In today’s highly-competitive business world, sales people sometimes forget that closing a deal also means making enough money on that sale to make it worthwhile for their company. Many of the business executives I speak to and work with in my sales training company express frustration with how quickly sales people offer discounts or make concessios that cost the company money and erode already thin profit margins. Here are seven strategies that can help your team negotiate more effectively and close more sales at higher profits.

1. Ask more questions early in the sales process

The more information you have the better you can position your offering. The more insight you have about your prospect’s current situation and/or circumstances, the more effectively you can demonstrate how your product will help them.

The key is to ask high-value, thought-provoking questions. Avoid questions that could be answered by a quick browse of their website or by talking to someone in your network.

Your goal is to make the other person think. You want to ask questions that you competitor is afraid to pose. Your questions should also position you as an expert or solution provider rather than “just another salesperson.”

2. Plan your approach

I’m not suggesting that you need to invest hours preparing for your meeting but you do need to think about a few things beforehand. This includes anticipating what demands or concessions the other person may make, how you will respond and the best way to present the value of your offering.

You should also plan what questions you will ask during your sales call and what potential objections your prospect might express.

3. Learn to say, “Let me think about that.”

Too many sales people agree to a concession without thinking about the implication of that decision. Decisions that are made without proper thought — often in the heat of the moment — cost you money. Taking the time to think about the implications can save you money and add valuable profit dollars to your bottom line.

4. Keep a full pipeline.

It can be extremely difficult to walk away from a potential deal when you only have a few leads on the horizon. And that gives your prospect a tremendous amount of leverage that smart buyers will immediately use to work out a better deal for themselves or their company.

Sales people who maintain a full pipeline of qualified prospects feel significantly less pressure to close a less-than-satisfactory deal because they always know they have someone else to sell to.

5. Learn to recognize negotiating tactics.

This is one of the most important aspects of being able to negotiate more effectively. When you recognize tactics such as; The Nibble, The Red Herring, Good Cop Bad Cop, The Vise, and The Flinch you can respond in an appropriate manner.

For example, an unprepared sales person will usually offer a discount when their prospect flinches at their price. And that’s what a flinch is intended to do. However, giving a discount is not the best way to respond. Instead, you need to stand your ground and remain completely silent.

That brings us to our next strategy…

6. Become comfortable with silence.

Silence is either a sales person’s best friend or worst enemy.

Let’s face it, silence can be unnerving and sophisticated buyers and decision makers know this.
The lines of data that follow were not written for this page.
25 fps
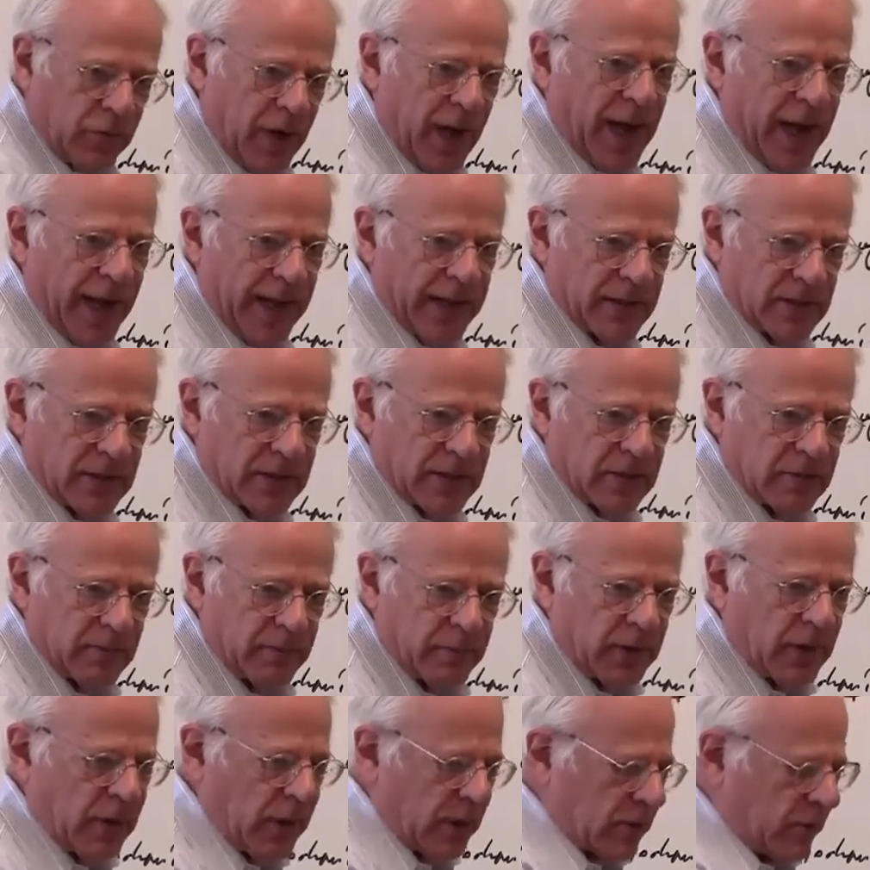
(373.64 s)
rise,
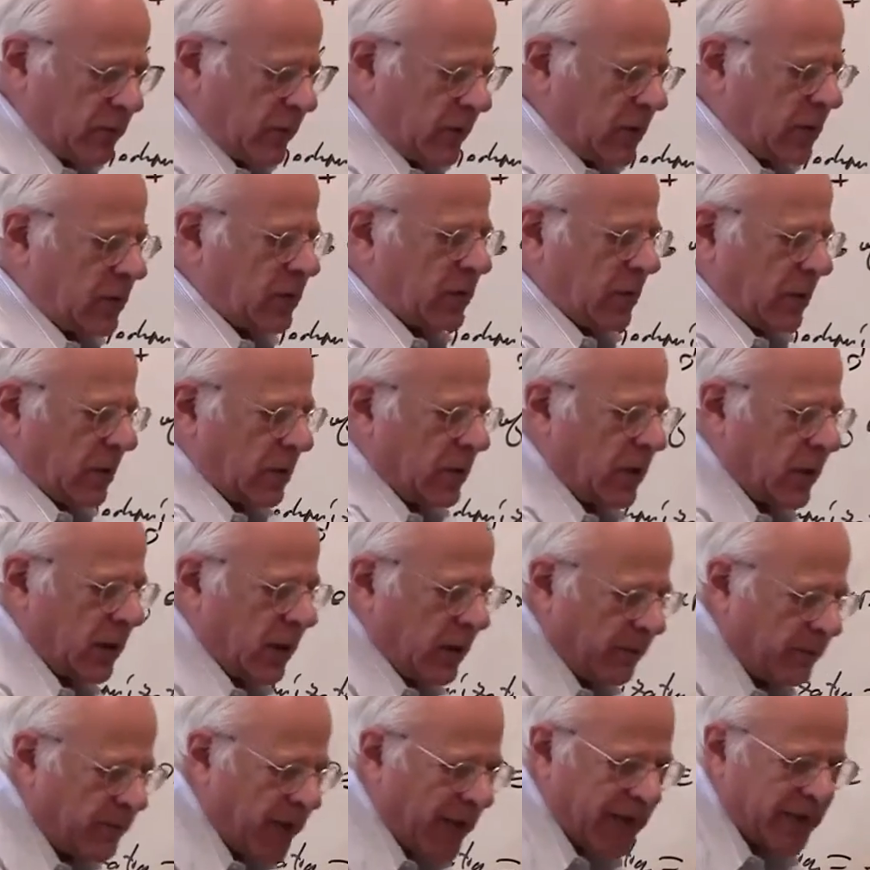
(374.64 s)
because we, the,
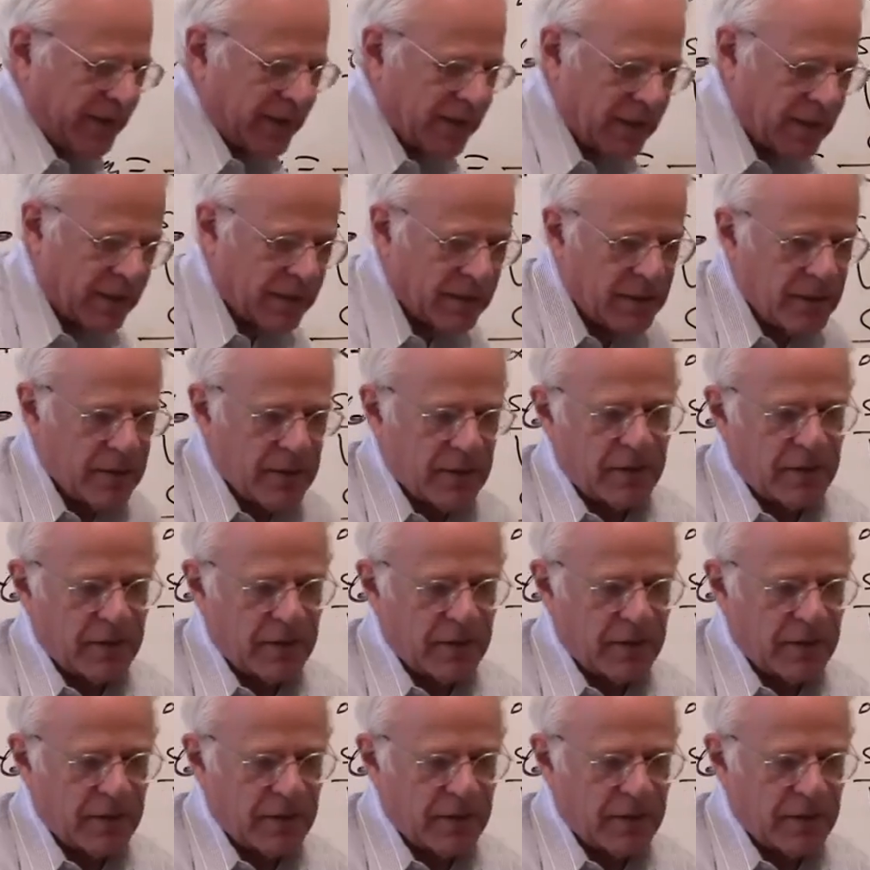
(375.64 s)
part of the,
That means we need to learn how to sit quietly if a prospect is being unreasonable or we are not exactly sure what to say after the other person has just finished answering a question.

7. Practice

Just like any other skill, learning how to negotiate more effectively requires ongoing practice. Some of the concepts and approaches are very uncomfortable at first. When you practice you learn the nuances of certain tactics and discover how to make them work for your own personality.

One of the most effective ways to practice is when you make purchases as a consumer or for your business. I once worked with a top sales performer who negotiated and haggled every single time he made a purchase. He told me that this not only saved him a lot of money but that it gave him more confidence when he was negotiating with his customers and prospects.

During a negotiating skills workshop I was conducting I learned that one participant had more than seventeen years of negotiating experience. When I asked why he was attending my program he said, “I can always learn something new or get a reminder of something I need to start doing again.”

When you develop the ability to negotiate with confidence, you earn more respect than sales people who cave into price pressure. Plus, you will close more sales at higher profits which means you will make more money. And, isn’t that a great feeling?


&bcopy;MMXII Kelley Robertson, All rights reserved.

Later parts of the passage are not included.